** AVAILABLE DATA **
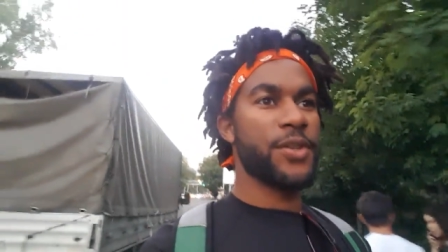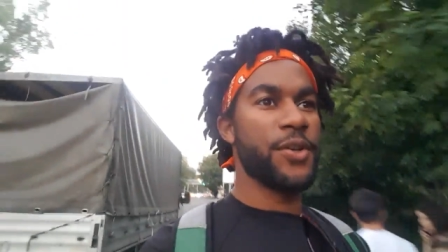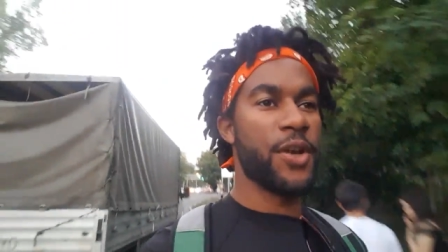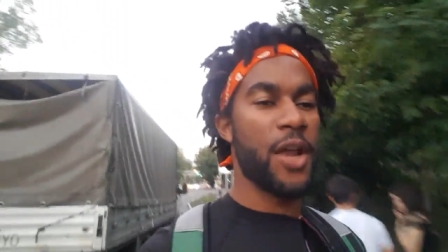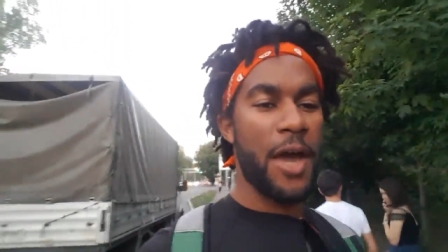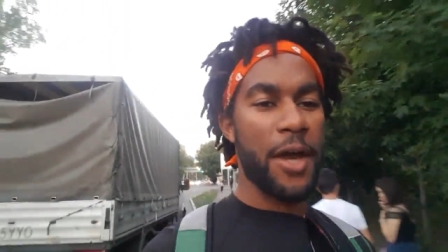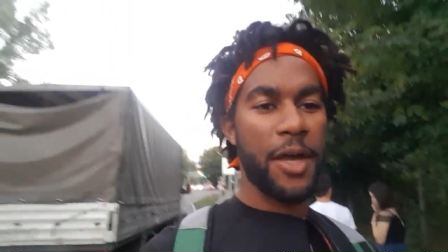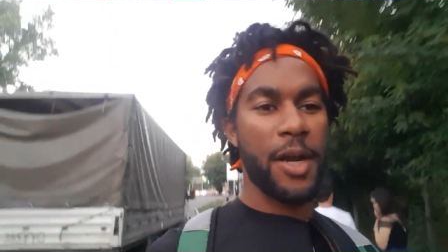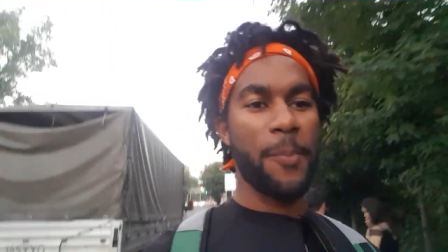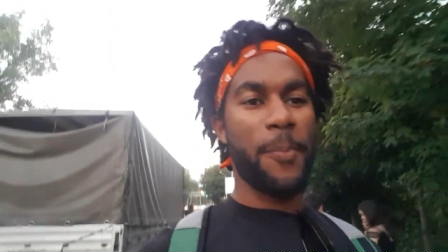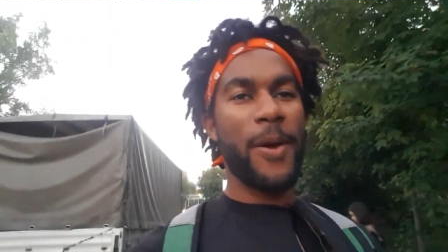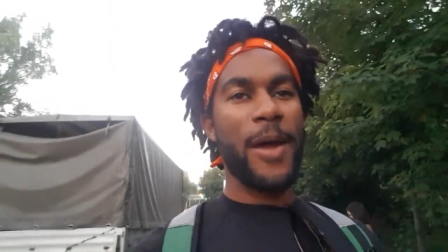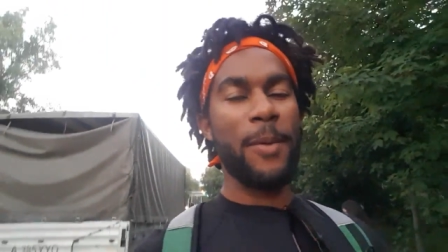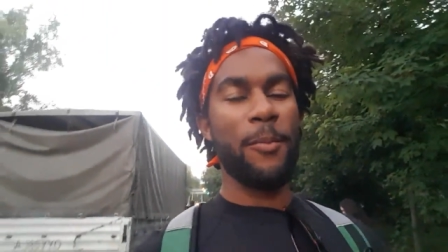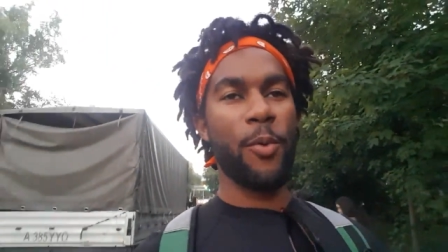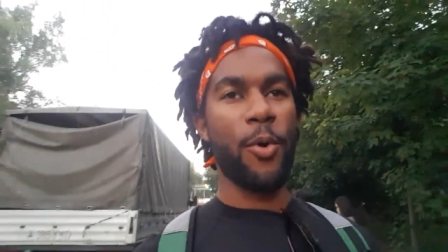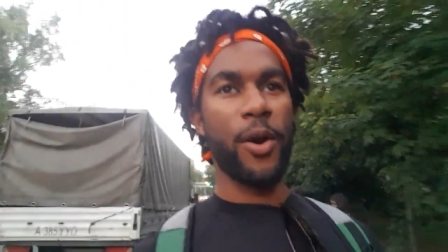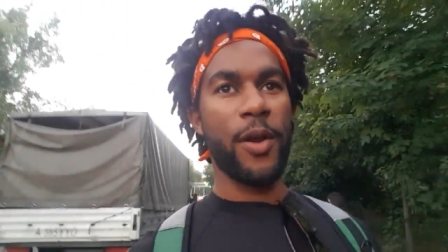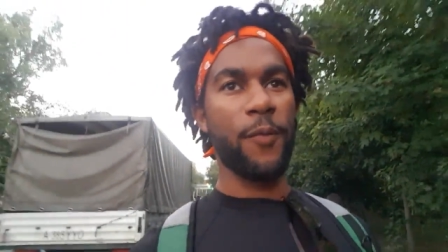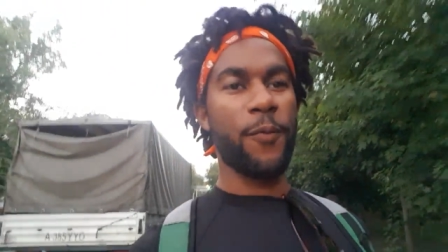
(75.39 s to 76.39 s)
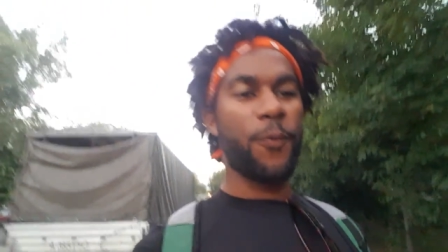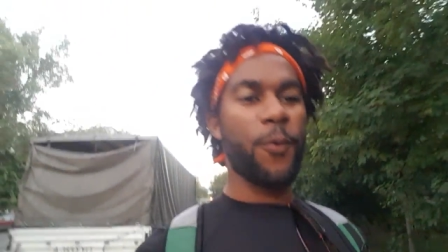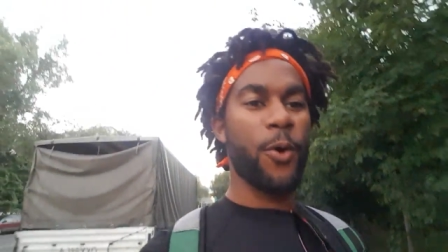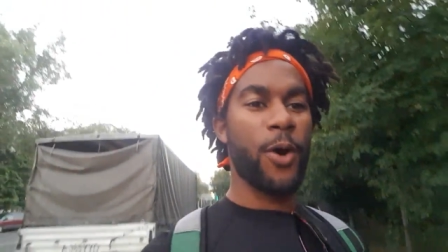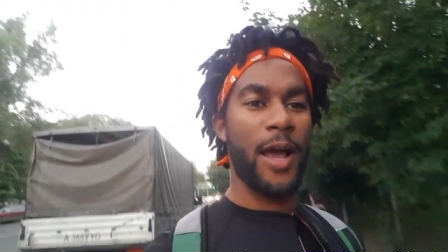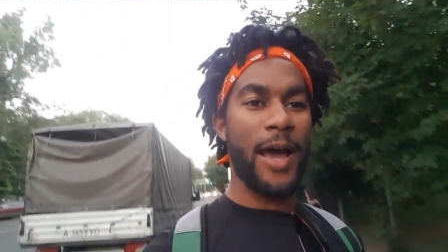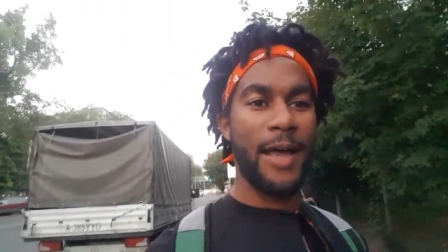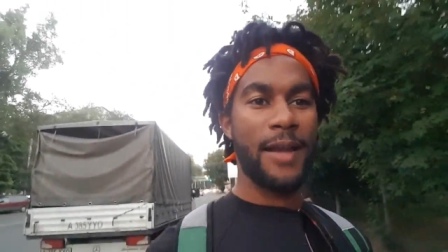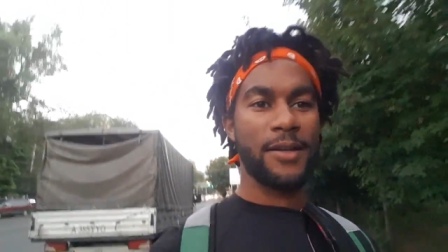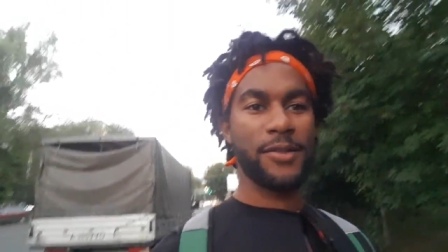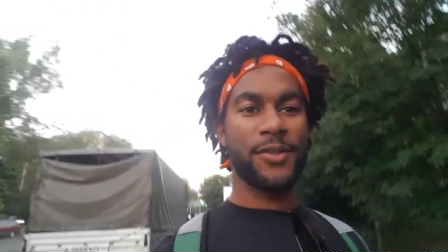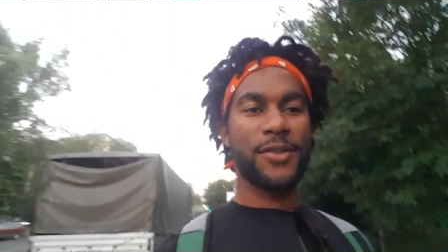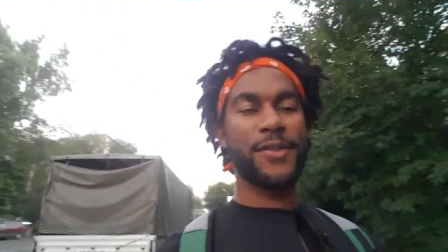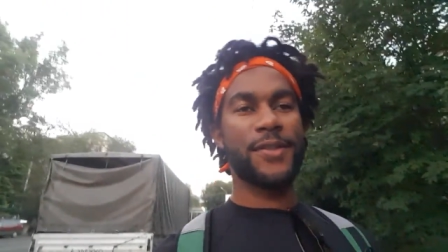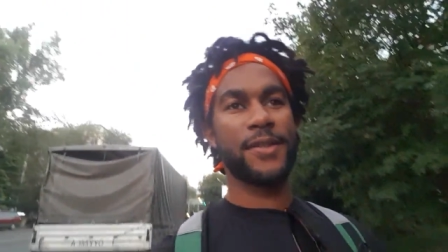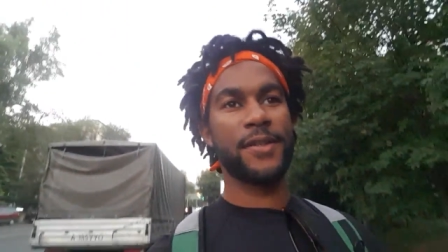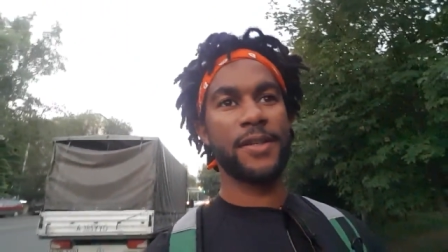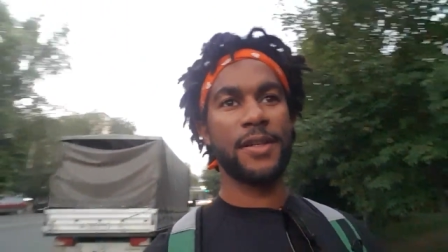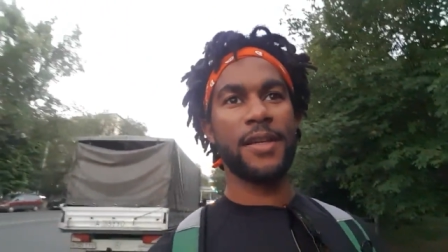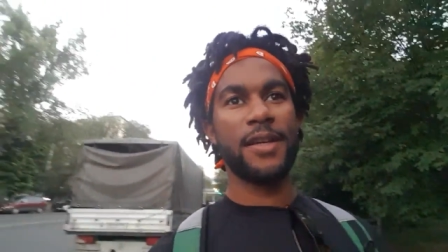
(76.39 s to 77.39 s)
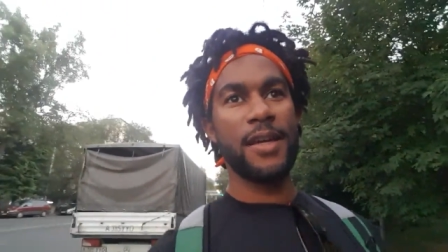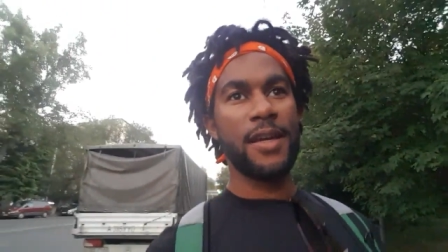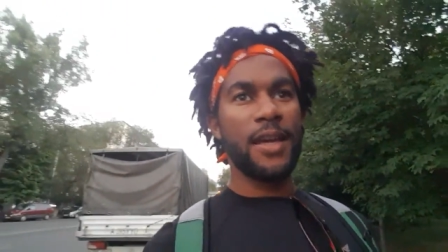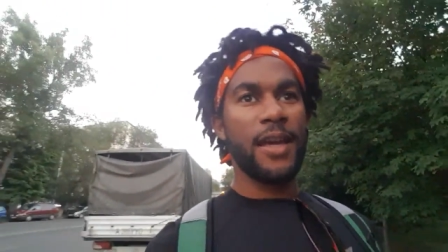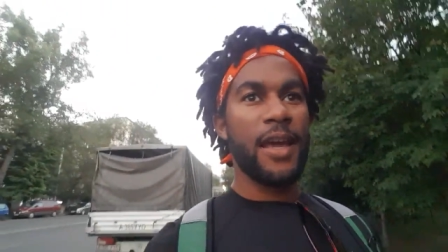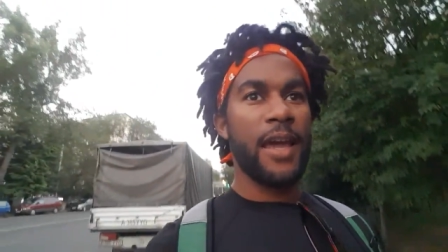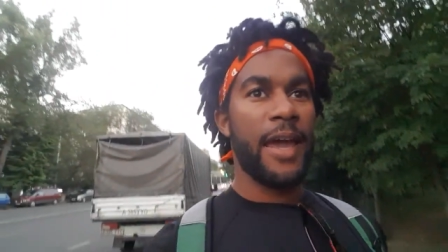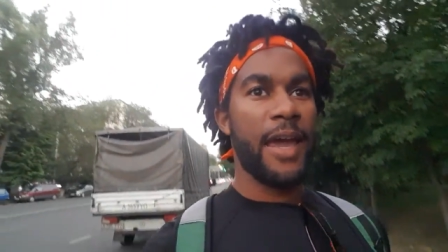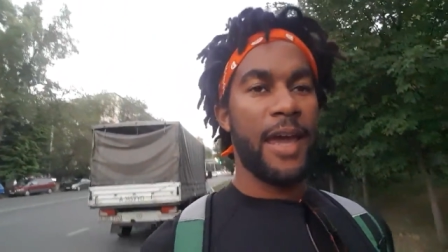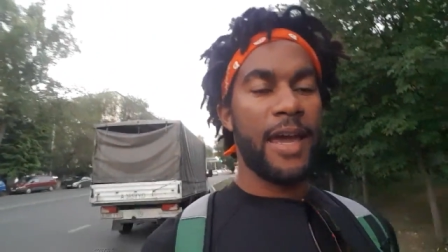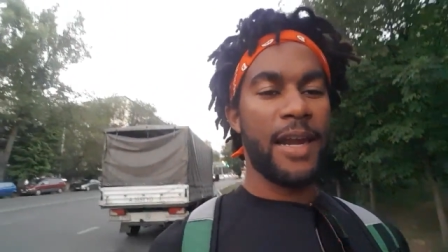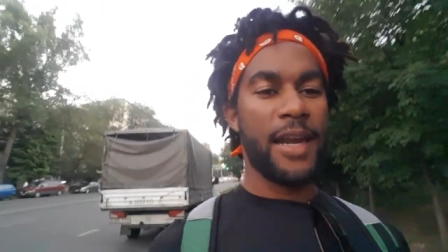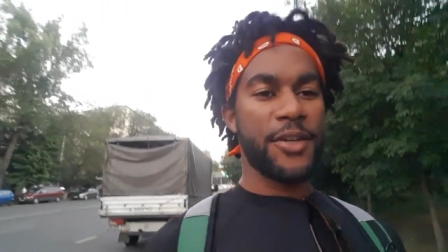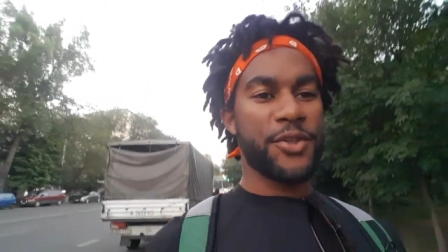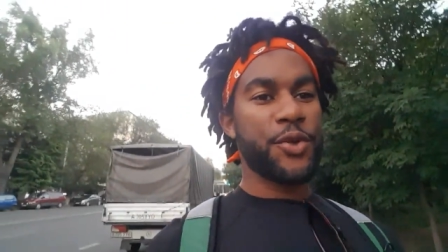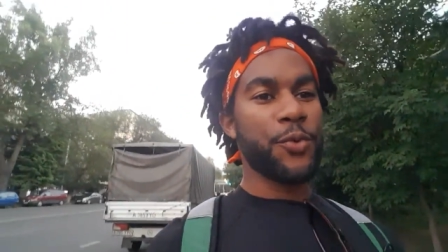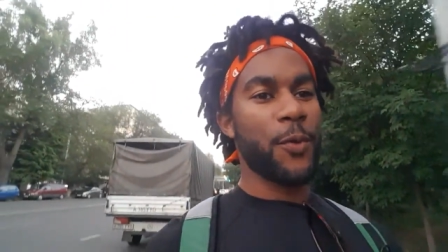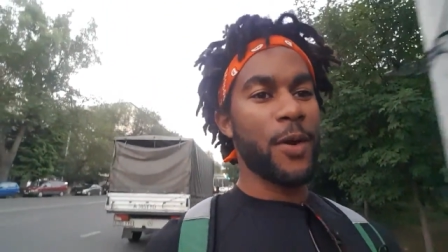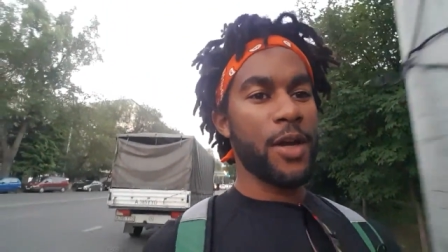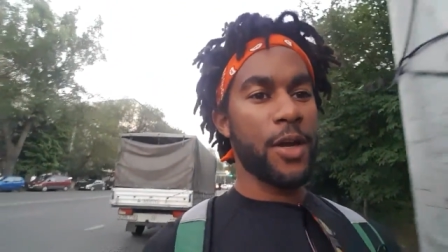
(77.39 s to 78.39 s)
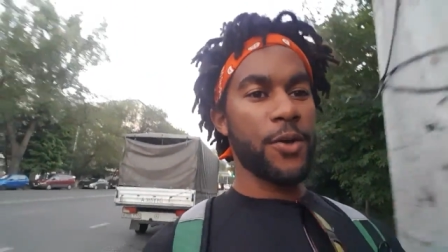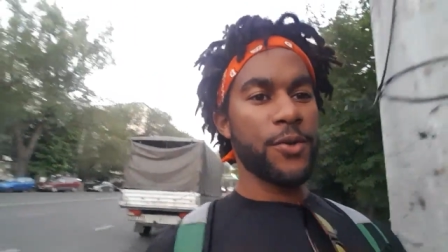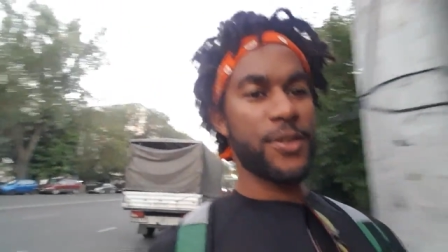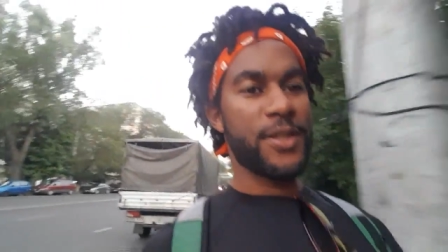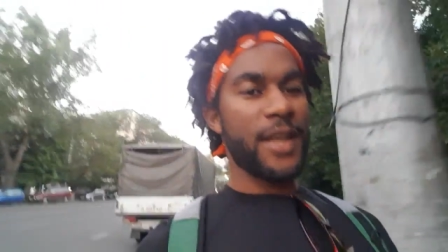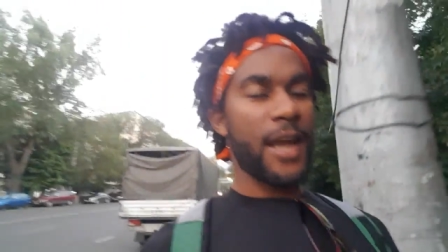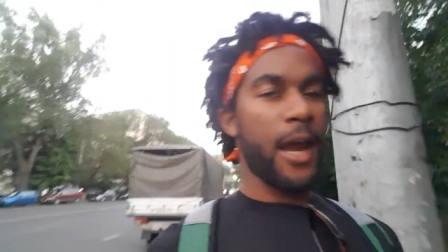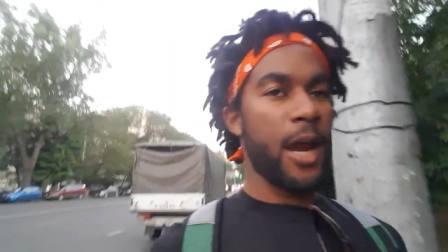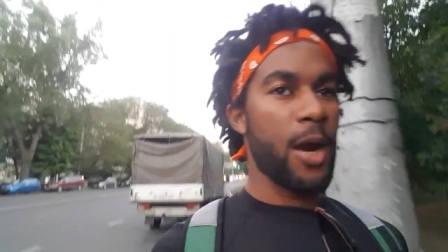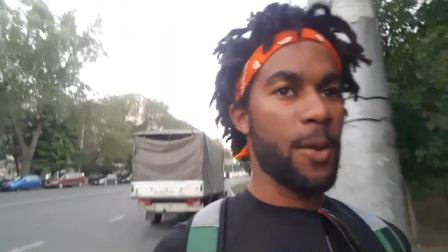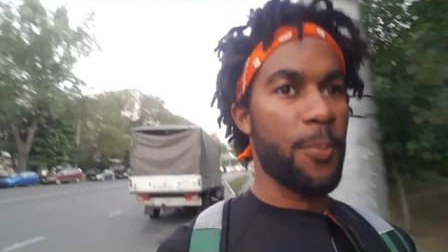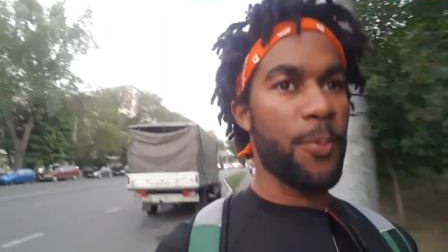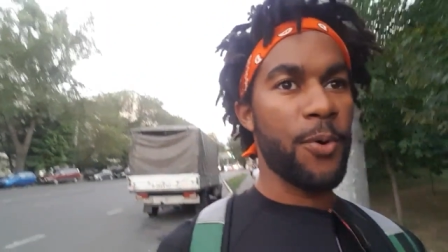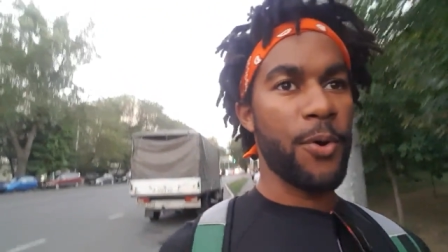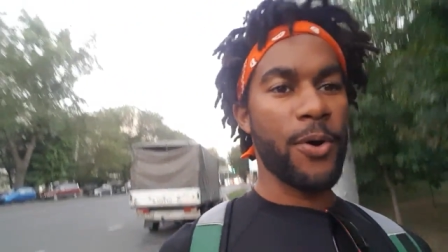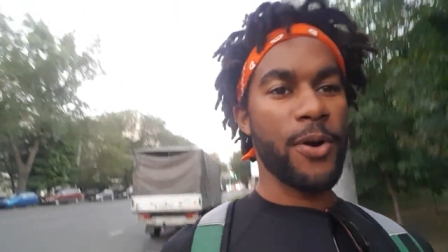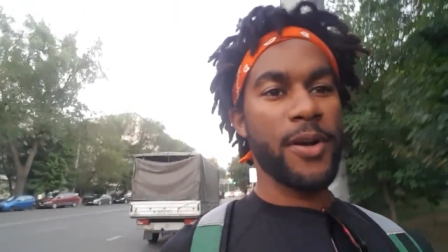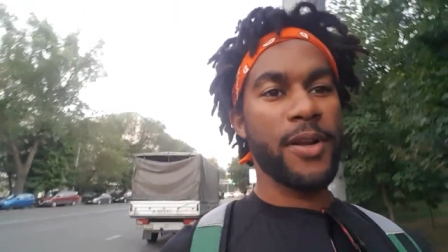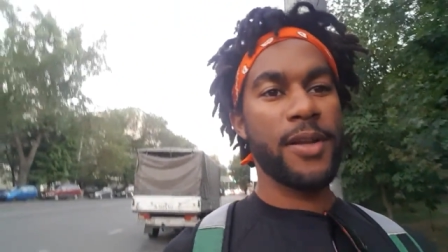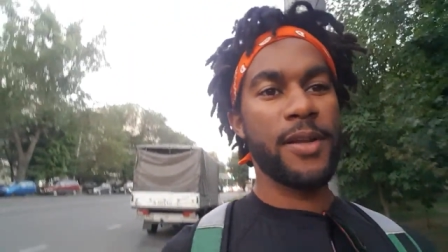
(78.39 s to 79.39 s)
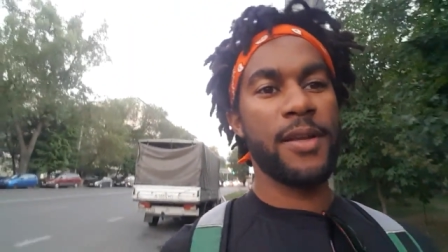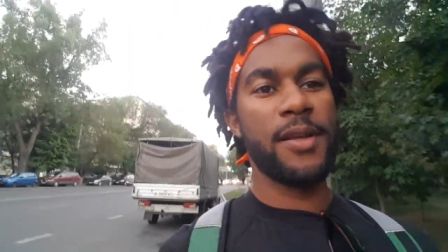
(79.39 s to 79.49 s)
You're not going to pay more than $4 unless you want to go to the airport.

** PROBLEM REQUIREMENTS **
Excluding the pictures, transcribe all of the entries exactly.

** PROBLEM SOLUTION **
(75.39 s to 76.39 s)
(76.39 s to 77.39 s)
(77.39 s to 78.39 s)
(78.39 s to 79.39 s)
(79.39 s to 79.49 s)
You're not going to pay more than $4 unless you want to go to the airport.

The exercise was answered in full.